DIRECTIONS: Leave the pictures behind and reproduce every line of the listing exactly.

SUPPLIED ENTRIES:
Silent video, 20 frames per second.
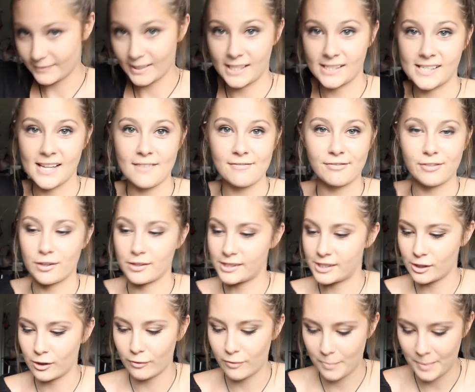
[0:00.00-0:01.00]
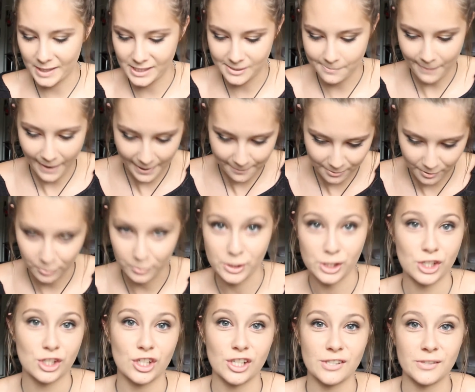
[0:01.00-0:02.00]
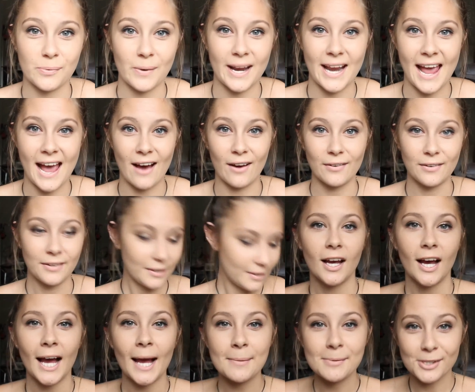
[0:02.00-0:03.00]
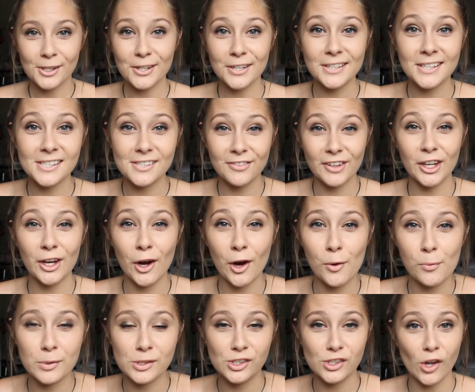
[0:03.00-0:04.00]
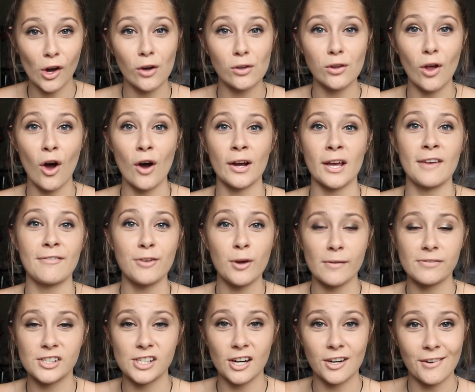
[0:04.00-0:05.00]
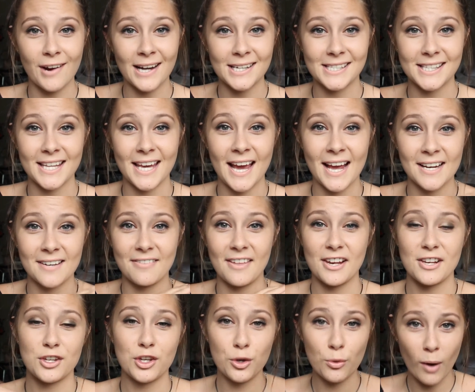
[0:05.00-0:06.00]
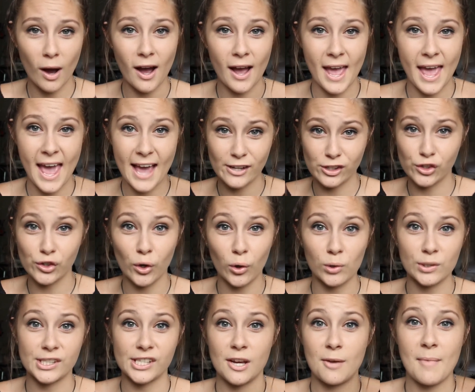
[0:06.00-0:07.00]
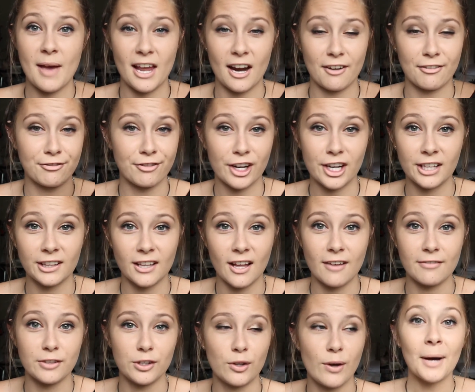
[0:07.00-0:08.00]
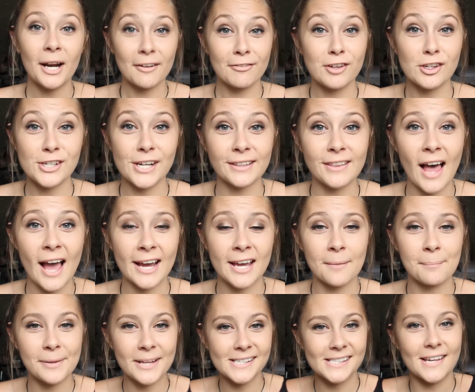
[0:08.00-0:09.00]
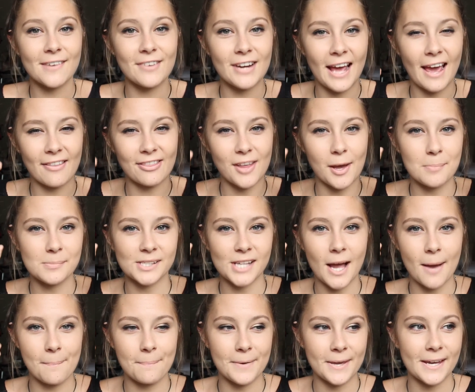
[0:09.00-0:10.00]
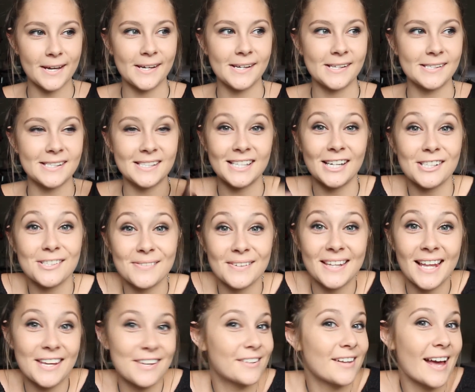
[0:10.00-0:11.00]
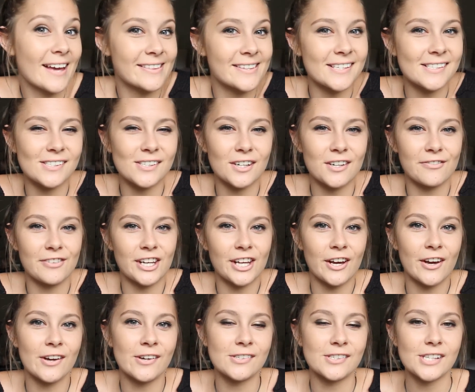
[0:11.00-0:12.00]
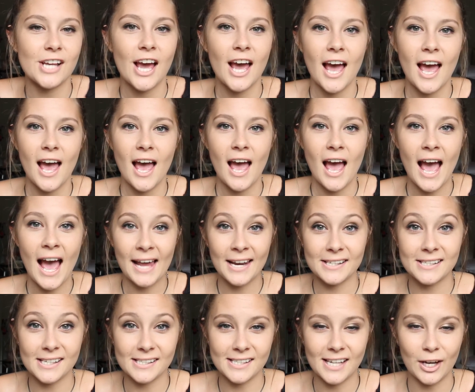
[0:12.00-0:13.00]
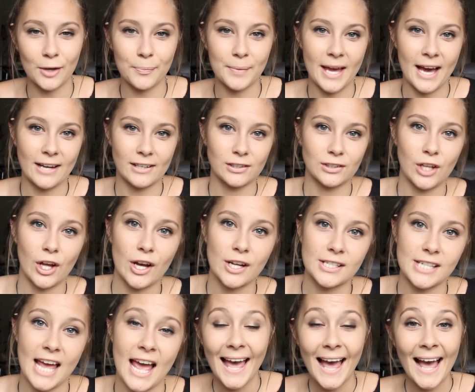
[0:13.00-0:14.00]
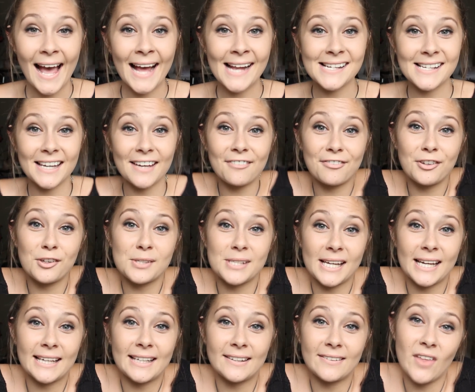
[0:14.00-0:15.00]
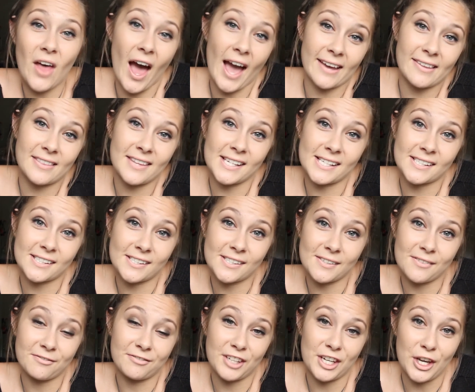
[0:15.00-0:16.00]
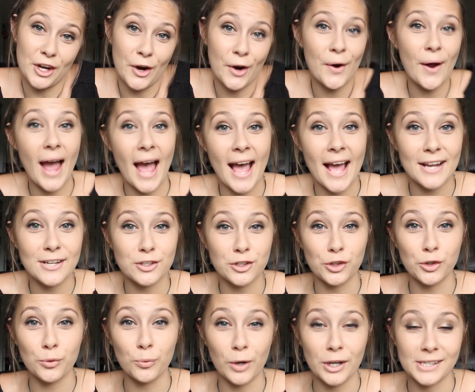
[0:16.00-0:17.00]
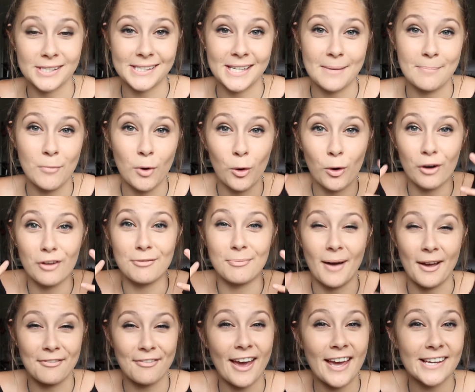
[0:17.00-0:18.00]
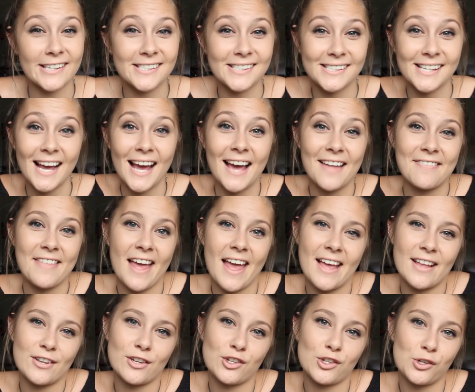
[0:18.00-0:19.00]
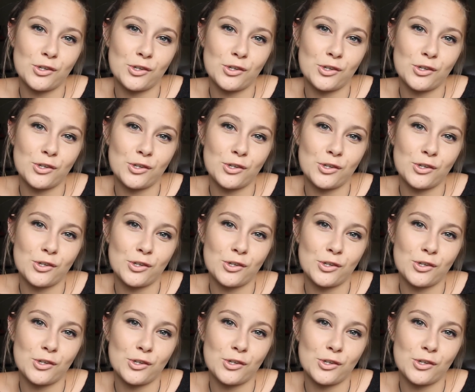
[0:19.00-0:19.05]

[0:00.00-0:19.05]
except for a silver piece of paper which just went out. I'm sorry this video was so long. If you have stuck around to the end, then you are extra awesome and I freaking love you. But if you did like it, please give it a thumbs up, because it tells me that you like these sort of videos and it does help me out a lot. And if you did like this video and you want to see more of my face, then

RESPONSE TO THIS TASK:
Silent video, 20 frames per second.
[0:00.00-0:01.00]
[0:01.00-0:02.00]
[0:02.00-0:03.00]
[0:03.00-0:04.00]
[0:04.00-0:05.00]
[0:05.00-0:06.00]
[0:06.00-0:07.00]
[0:07.00-0:08.00]
[0:08.00-0:09.00]
[0:09.00-0:10.00]
[0:10.00-0:11.00]
[0:11.00-0:12.00]
[0:12.00-0:13.00]
[0:13.00-0:14.00]
[0:14.00-0:15.00]
[0:15.00-0:16.00]
[0:16.00-0:17.00]
[0:17.00-0:18.00]
[0:18.00-0:19.00]
[0:19.00-0:19.05]

[0:00.00-0:19.05]
except for a silver piece of paper which just went out. I'm sorry this video was so long. If you have stuck around to the end, then you are extra awesome and I freaking love you. But if you did like it, please give it a thumbs up, because it tells me that you like these sort of videos and it does help me out a lot. And if you did like this video and you want to see more of my face, then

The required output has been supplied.